As visitors make their way through the park, they come face-to-face with lavish mock-ups of politicians’ offices, some of which contain the actual spoils of former Ukrainian leaders. The golden, loaf-shaped tent was found in the home of former Ukraine president Viktor Yanukovych in 2014; in front of it sits a $300,000, limited-edition BMW seized by the government from a corrupt official.
Nearly all of the displays here are interactive. In one of the park’s nine tents, visitors lie on their backs to watch the imagined dreams of a corrupt politician; in another, they use virtual-reality headsets to experience what it is like to work in the National Anti-Corruption Bureau of Ukraine. The goal is for visitors to see “the direct relation between top-level corruption and ordinary Ukrainians," said Volodymyr Solohub, a spokesman for the E.U. Anti-Corruption Initiative.
Corruption has plagued Ukraine for decades. Before he was ousted in 2014, Yanukovych was paying on average more than $1 million in bribes per day and living in a luxury mansion that included a private zoo, the Telegraph reported. Four years after his departure, Ukraine is still ranked as one of the most corrupt nations in Europe, second only to Russia.
This problem is costing Ukraine 2 percent of its gross domestic product per year, a representative from the International Monetary Fund estimated — a price that its leaders are increasingly starting to recognize. On June 7, after months of delay, Ukrainian lawmakers voted to establish an independent anti-corruption court that could potentially provide access to billions of Western aid, the New York Times reported.
Yet, on the same day the new court was approved, Oleksandr Danylyuk, Ukraine's finance minister and an anti-corruption advocate, was dismissed. The day before, Danylyuk had said he was pressured by Prime Minister Volodymyr Groysman to allow "political corruption" or quit, Reuters reported.
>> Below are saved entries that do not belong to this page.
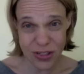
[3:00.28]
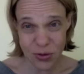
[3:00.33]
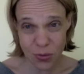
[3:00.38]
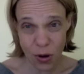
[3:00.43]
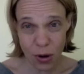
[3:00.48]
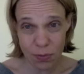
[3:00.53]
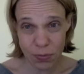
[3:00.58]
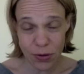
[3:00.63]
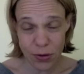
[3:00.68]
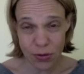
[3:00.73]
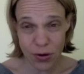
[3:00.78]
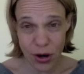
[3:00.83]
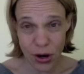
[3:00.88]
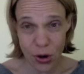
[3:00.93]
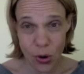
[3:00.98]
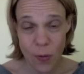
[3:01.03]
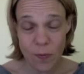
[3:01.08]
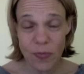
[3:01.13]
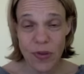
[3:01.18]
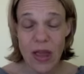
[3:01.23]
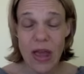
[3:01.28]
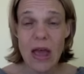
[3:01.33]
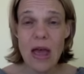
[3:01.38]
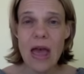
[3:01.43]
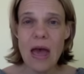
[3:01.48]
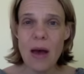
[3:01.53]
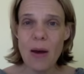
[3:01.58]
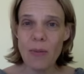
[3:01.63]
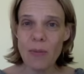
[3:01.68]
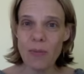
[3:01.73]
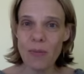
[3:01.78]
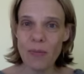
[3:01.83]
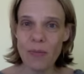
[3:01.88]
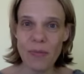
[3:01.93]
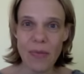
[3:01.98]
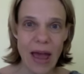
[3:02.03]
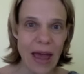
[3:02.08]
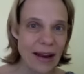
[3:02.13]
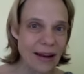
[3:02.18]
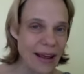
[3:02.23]
square Pluto,
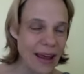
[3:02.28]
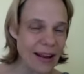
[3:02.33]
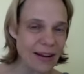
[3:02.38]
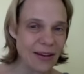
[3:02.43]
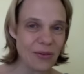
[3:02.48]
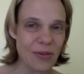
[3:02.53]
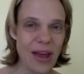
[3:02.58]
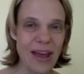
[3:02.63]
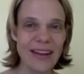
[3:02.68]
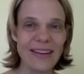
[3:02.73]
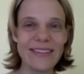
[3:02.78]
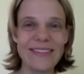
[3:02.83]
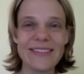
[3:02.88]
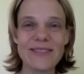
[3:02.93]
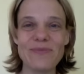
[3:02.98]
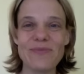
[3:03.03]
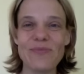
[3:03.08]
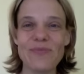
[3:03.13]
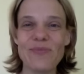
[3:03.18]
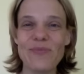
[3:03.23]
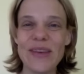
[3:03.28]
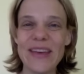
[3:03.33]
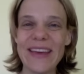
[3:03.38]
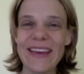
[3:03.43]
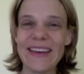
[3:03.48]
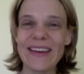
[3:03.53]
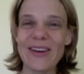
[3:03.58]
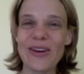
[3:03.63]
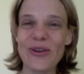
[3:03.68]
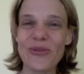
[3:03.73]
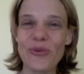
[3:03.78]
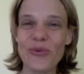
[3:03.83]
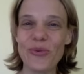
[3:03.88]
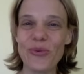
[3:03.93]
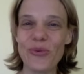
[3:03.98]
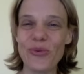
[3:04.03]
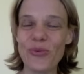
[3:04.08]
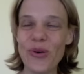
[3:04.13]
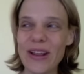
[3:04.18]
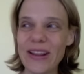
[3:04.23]
and being
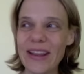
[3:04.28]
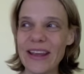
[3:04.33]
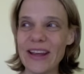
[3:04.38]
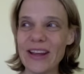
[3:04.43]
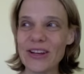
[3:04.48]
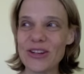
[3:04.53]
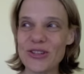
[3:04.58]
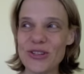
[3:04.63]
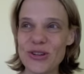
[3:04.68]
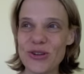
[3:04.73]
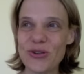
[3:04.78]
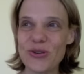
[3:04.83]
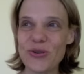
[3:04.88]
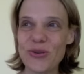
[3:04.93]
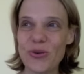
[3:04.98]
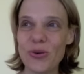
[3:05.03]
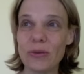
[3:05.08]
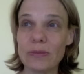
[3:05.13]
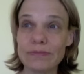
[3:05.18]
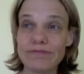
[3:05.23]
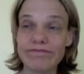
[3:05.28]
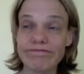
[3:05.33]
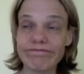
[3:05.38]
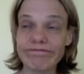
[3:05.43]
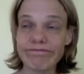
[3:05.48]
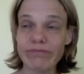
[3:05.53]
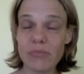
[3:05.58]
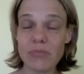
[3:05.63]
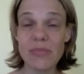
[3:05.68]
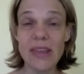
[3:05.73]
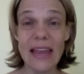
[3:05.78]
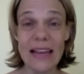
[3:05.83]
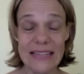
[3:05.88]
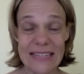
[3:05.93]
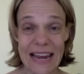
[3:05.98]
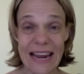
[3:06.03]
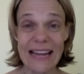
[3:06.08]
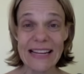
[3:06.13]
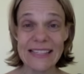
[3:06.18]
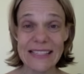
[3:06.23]
willing to
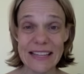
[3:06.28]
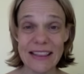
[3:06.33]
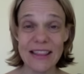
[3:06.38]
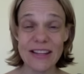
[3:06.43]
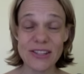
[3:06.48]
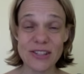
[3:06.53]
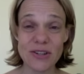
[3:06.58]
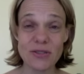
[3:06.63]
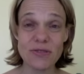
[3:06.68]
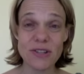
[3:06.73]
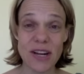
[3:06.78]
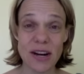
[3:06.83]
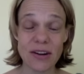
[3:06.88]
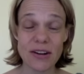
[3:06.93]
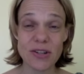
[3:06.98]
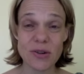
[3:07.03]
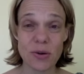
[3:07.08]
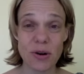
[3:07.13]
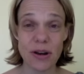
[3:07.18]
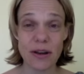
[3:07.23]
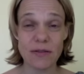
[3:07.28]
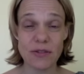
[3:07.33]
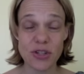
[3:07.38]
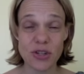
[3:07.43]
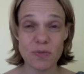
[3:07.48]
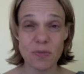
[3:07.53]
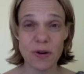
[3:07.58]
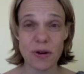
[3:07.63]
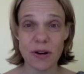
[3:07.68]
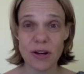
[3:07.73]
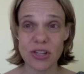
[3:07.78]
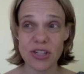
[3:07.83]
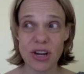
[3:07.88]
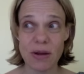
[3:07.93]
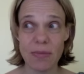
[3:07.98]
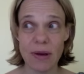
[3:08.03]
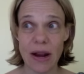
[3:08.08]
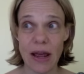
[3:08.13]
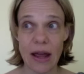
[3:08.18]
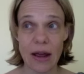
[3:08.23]
dance in this new territory of Jupiter and
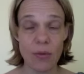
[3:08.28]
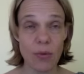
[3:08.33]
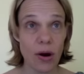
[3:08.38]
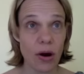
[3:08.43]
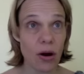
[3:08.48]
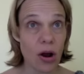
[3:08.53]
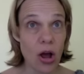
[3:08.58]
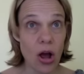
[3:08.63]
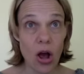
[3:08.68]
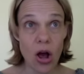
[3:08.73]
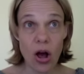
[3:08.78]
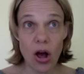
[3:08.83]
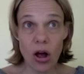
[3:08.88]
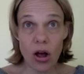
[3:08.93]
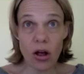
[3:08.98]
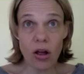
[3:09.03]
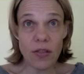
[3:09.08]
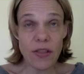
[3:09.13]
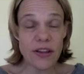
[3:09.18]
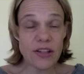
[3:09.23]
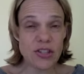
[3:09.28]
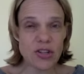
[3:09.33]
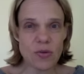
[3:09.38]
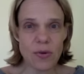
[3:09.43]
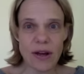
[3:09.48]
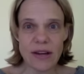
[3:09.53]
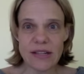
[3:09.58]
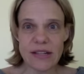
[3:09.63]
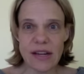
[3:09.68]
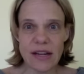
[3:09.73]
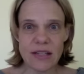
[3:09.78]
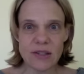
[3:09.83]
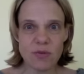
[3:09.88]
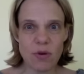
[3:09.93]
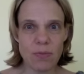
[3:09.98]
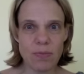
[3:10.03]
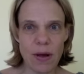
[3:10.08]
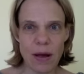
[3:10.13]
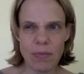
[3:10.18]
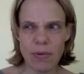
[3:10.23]
Gemini, where all these new ideas
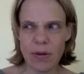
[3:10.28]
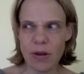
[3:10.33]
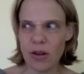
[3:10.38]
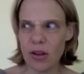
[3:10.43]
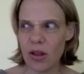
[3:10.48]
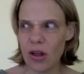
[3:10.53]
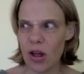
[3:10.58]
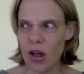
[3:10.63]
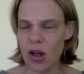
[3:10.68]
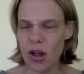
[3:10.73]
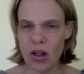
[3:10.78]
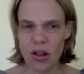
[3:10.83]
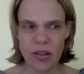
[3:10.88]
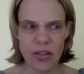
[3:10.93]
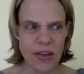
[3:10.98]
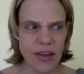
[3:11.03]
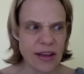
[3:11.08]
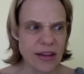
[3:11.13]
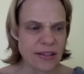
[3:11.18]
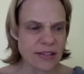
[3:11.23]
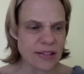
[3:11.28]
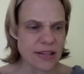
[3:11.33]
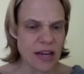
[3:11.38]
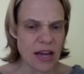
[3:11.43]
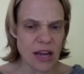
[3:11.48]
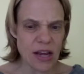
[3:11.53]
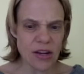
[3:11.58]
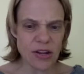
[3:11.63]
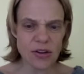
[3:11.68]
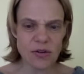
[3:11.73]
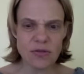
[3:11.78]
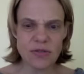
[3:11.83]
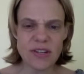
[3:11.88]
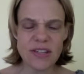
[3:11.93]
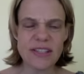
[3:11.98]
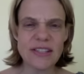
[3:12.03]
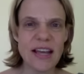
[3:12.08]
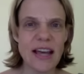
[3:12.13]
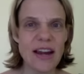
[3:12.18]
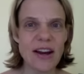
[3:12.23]
will bubble, all these new
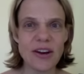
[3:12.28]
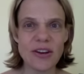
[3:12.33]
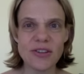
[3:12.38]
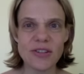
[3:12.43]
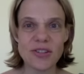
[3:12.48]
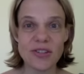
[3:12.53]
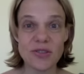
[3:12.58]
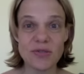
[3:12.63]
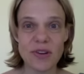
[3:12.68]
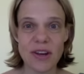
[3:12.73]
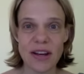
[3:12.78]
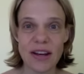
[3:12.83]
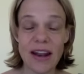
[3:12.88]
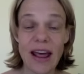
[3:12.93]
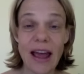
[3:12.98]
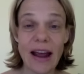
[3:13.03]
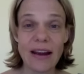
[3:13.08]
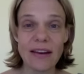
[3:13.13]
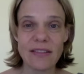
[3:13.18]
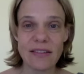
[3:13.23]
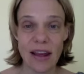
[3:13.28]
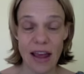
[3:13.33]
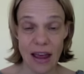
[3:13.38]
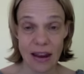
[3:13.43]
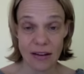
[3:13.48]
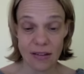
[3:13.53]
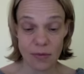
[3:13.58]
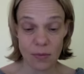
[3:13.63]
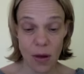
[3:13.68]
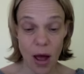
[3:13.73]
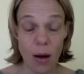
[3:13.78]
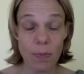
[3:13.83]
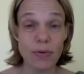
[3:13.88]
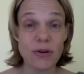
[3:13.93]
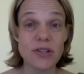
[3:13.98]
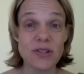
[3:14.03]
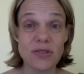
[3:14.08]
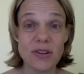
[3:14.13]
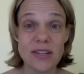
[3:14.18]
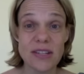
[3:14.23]
desires to connect and
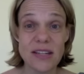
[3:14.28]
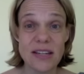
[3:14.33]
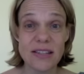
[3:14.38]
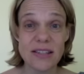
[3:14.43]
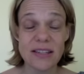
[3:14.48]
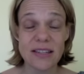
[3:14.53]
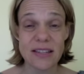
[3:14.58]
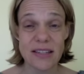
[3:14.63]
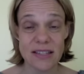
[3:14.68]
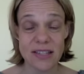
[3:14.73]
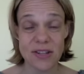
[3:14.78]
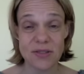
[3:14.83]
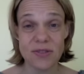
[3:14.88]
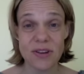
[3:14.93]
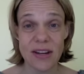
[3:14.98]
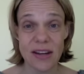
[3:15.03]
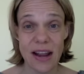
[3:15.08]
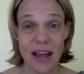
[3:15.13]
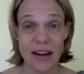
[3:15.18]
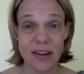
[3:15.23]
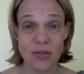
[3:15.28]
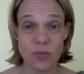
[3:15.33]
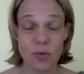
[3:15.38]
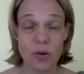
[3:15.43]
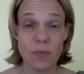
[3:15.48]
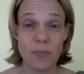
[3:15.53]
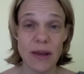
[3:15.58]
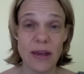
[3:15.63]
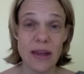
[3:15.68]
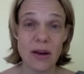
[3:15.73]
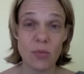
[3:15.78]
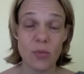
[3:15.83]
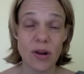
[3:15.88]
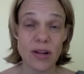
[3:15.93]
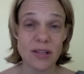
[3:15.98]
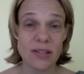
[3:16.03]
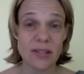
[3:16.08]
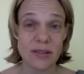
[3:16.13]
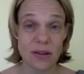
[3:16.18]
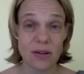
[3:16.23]
opportunities to connect will be in
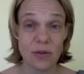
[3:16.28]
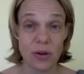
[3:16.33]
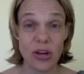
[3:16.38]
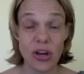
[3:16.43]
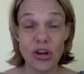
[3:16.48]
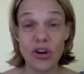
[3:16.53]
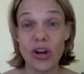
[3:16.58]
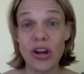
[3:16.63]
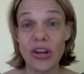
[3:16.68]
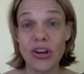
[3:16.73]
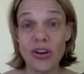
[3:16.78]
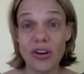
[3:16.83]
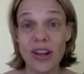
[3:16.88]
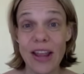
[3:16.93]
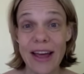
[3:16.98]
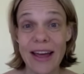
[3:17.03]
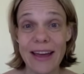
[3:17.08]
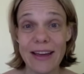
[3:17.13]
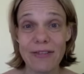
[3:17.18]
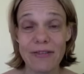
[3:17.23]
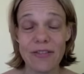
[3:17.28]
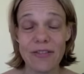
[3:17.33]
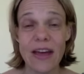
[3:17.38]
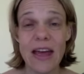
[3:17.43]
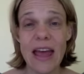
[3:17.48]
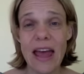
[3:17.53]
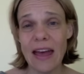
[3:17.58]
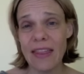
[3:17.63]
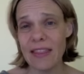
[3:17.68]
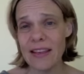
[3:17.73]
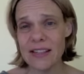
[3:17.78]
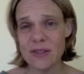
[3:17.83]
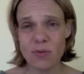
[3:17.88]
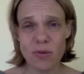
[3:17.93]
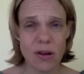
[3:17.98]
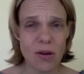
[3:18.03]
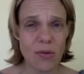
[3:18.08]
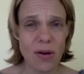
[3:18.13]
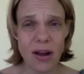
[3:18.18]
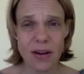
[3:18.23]
your life. And this will
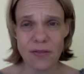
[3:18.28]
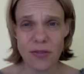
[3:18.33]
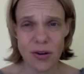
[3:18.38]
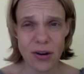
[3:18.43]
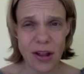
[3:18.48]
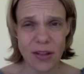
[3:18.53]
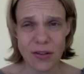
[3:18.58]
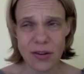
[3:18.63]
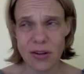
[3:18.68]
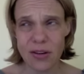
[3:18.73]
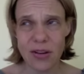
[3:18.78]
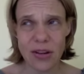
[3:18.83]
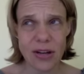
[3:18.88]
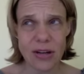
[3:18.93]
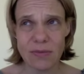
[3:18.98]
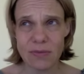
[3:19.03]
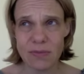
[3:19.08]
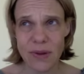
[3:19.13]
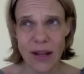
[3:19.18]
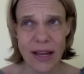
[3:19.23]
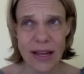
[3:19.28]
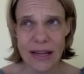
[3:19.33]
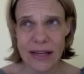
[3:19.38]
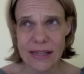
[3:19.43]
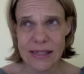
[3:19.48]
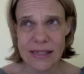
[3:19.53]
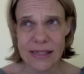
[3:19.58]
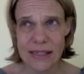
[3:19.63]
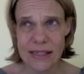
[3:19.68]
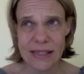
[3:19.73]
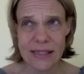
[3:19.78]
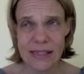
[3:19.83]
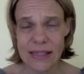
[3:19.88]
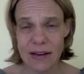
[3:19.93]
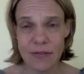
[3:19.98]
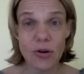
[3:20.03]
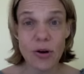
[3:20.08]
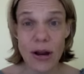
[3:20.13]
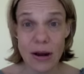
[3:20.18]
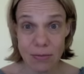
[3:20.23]
go on for another good like
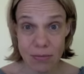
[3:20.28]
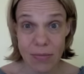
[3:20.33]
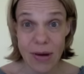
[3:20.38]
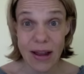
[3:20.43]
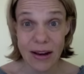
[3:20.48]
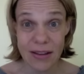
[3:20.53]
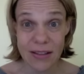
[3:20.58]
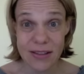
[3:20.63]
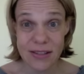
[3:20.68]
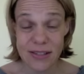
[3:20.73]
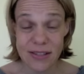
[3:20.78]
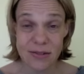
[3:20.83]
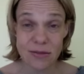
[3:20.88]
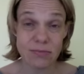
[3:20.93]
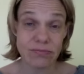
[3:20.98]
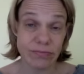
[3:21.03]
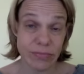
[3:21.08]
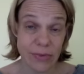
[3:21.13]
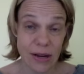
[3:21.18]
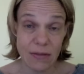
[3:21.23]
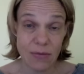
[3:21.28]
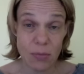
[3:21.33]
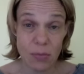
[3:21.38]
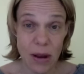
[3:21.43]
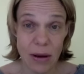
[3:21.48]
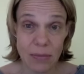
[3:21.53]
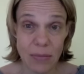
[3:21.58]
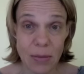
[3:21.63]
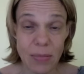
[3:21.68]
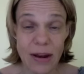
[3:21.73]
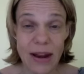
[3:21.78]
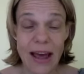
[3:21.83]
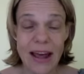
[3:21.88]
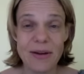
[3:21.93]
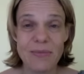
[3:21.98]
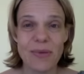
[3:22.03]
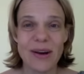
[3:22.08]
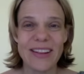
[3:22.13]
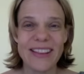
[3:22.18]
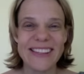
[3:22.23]
7 or 8 months, or even maybe
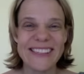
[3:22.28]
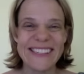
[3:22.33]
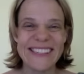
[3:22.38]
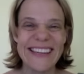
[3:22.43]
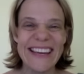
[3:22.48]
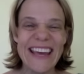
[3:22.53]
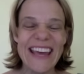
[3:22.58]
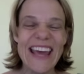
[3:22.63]
9 months.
Discussing the formation of the anti-corruption court in a column for The Washington Post, Ukrainian President Petro Poroshenko said that Ukrainians have grown "skeptical" of the prospect of progress against corruption. Even Poroshenko, a strong supporter of the reform movement in 2014, has been described as an ally of the old oligarch class in Ukraine.
As the country attempts to move forward, Eka Tkeshelashvili, the head of the E.U. Anti-Corruption Initiative, said educational initiatives such as "Corruption Park" are essential to building domestic pressure against the issue.
"If public opinion about corruption does not change, it will be very difficult to hope something can be done about it," she said.